Abstract

The Grand Forks complex, in the southern Omineca belt of British Columbia, is a fault-bounded tectonic window exposing Proterozoic sediments and associated mafic rocks metamorphosed to upper amphibolite to granulite facies. Its western margin is marked by the Granby fault, an Eocene west-dipping, low-angle, normal fault characterized by brittle deformation. The metasediments of the Grand Forks complex consist of migmatitic paragneiss containing a peak metamorphic assemblage of garnet + cordierite + sillimanite + K-feldspar ± biotite + quartz.
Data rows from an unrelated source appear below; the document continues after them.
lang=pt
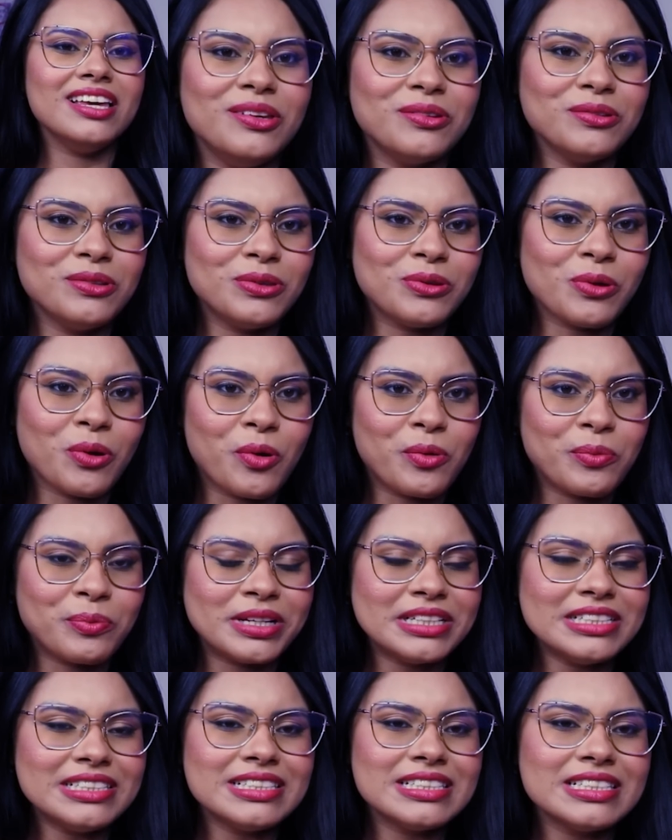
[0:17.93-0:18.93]
e o
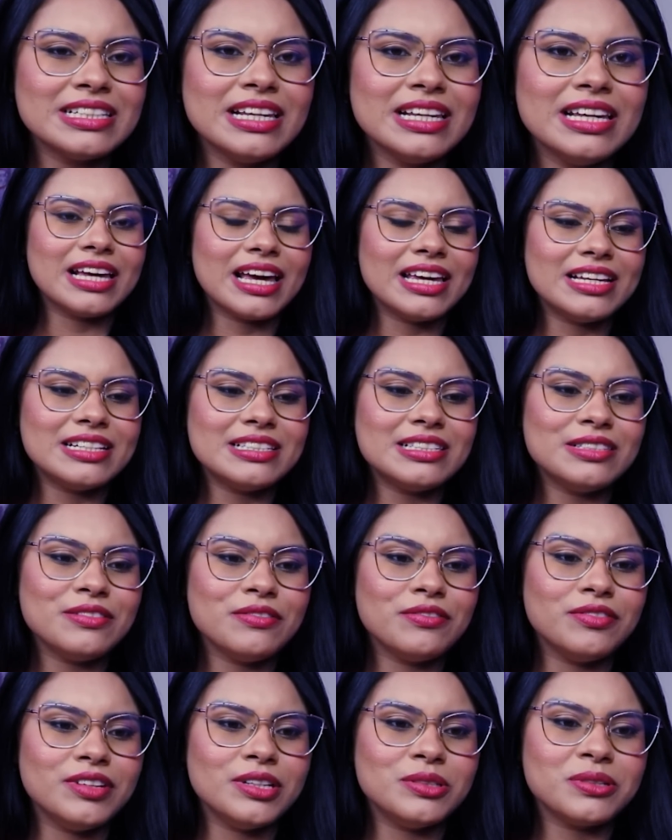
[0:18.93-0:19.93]
Thomas. E aí
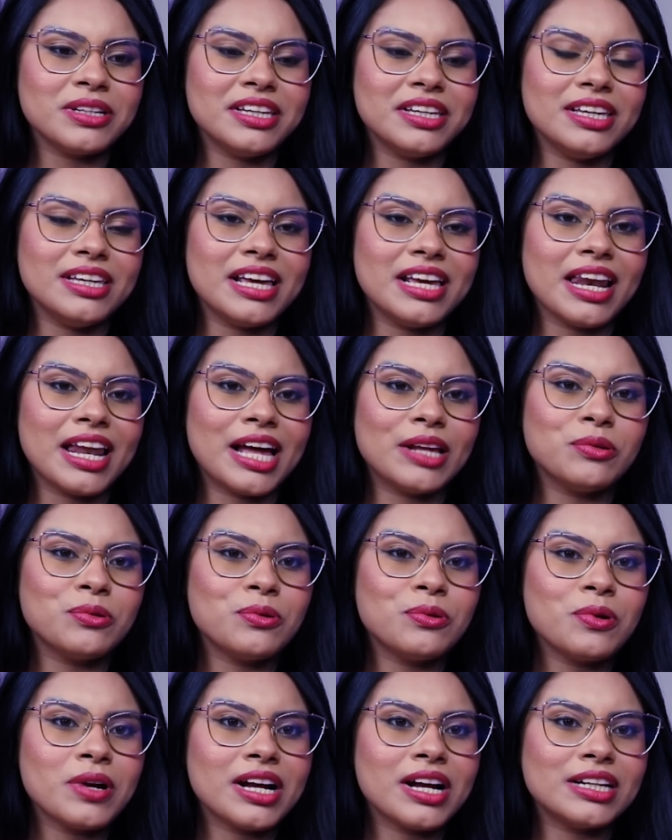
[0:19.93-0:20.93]
esse vídeo aqui é lá do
Pressure–temperature conditions for this assemblage are 800 ± 35 °C and 5.8 ± 0.6 kbar (1 kbar = 100 MPa). Resorption of garnet to cordierite ± spinel suggests nearly isothermal decompression of about 2 kbar from peak conditions, interpreted to have occurred prior to normal displacement on the Granby fault. Laser ablation U–Pb dating of monazite from the metasediments suggests a dominant episode of Late Cretaceous metamorphism at 84 ± 3 Ma, with evidence for earlier episodes of Cretaceous metamorphism at 119 ± 3 and 104 ± 3 Ma. Early Tertiary recrystallization at 51 ± 2 Ma is coeval with the emplacement of the nearby Coryell plutonic suite. In the hanging wall of the Granby fault, allochthonous sedimentary and volcanic rocks of Quesnel terrane contain mineral assemblages indicative of the upper greenschist to lower amphibolite facies. Pressure–temperature conditions are estimated at 425 ± 40 °C and 2.3 ± 0.7 kbar. The throw (vertical displacement) on the Eocene Granby fault is estimated to be on the order of 5 km. While significant, the fault cannot account for the entire amount of tectonic uplift of the core complex.